- Task description -
Copy exactly the line containing "(3.60 s to 4.50 s)" and all the lines that follow it to the end of the records, minus the pictures.

Given records Block Start

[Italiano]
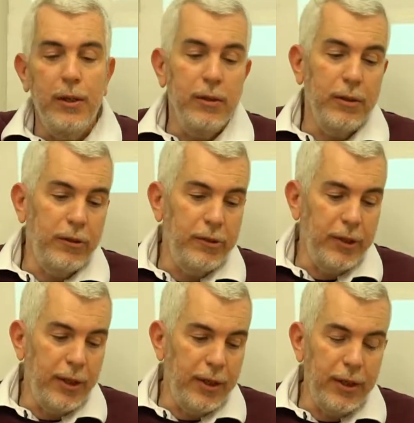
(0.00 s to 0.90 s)
che è stata
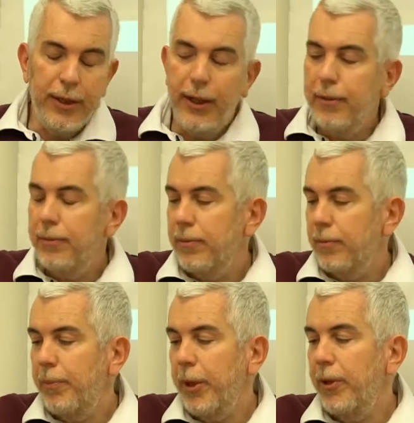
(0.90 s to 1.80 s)
edita un
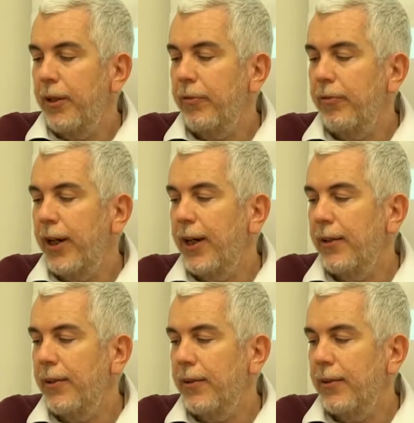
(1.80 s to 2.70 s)
paio d'anni fa
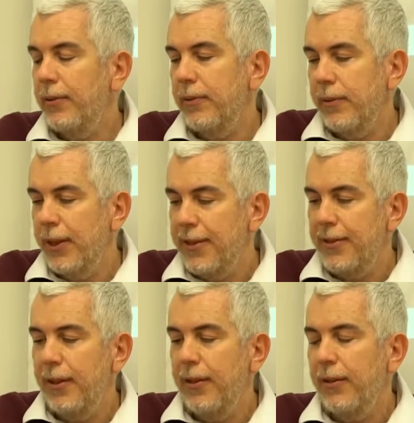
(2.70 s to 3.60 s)
eh,
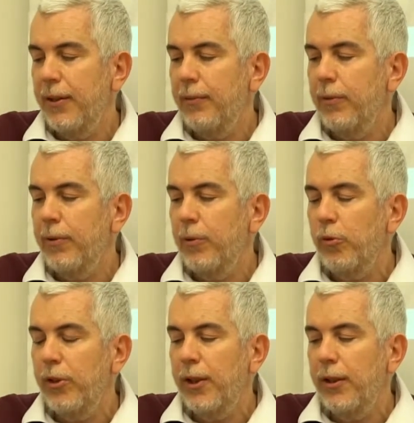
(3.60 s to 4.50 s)
grazie al lavoro
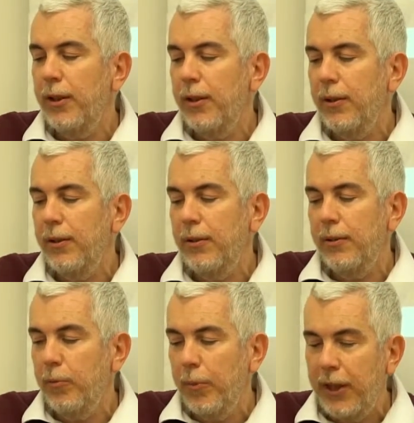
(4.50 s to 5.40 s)
dell'Università di
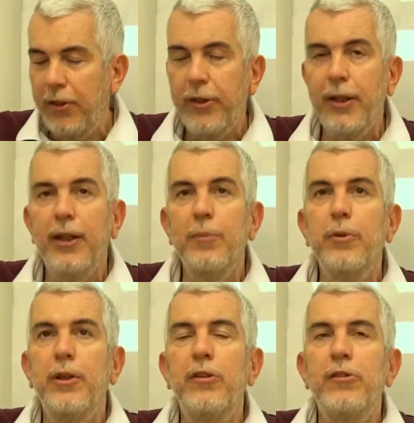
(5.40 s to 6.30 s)
Umanistica di
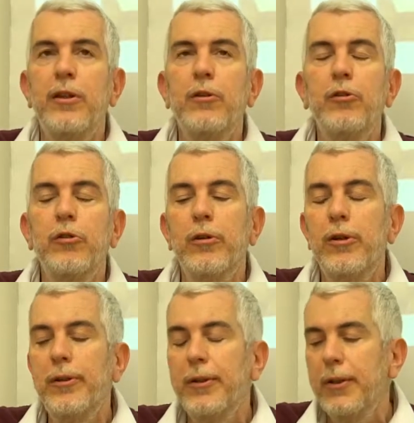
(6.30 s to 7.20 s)
Capodistria e non
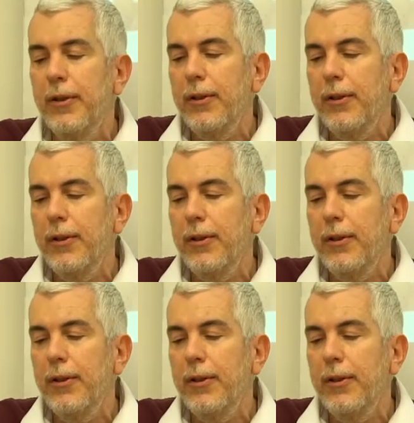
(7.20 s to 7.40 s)
solo,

Given records Block End

- Solution below -
(3.60 s to 4.50 s)
grazie al lavoro
(4.50 s to 5.40 s)
dell'Università di
(5.40 s to 6.30 s)
Umanistica di
(6.30 s to 7.20 s)
Capodistria e non
(7.20 s to 7.40 s)
solo,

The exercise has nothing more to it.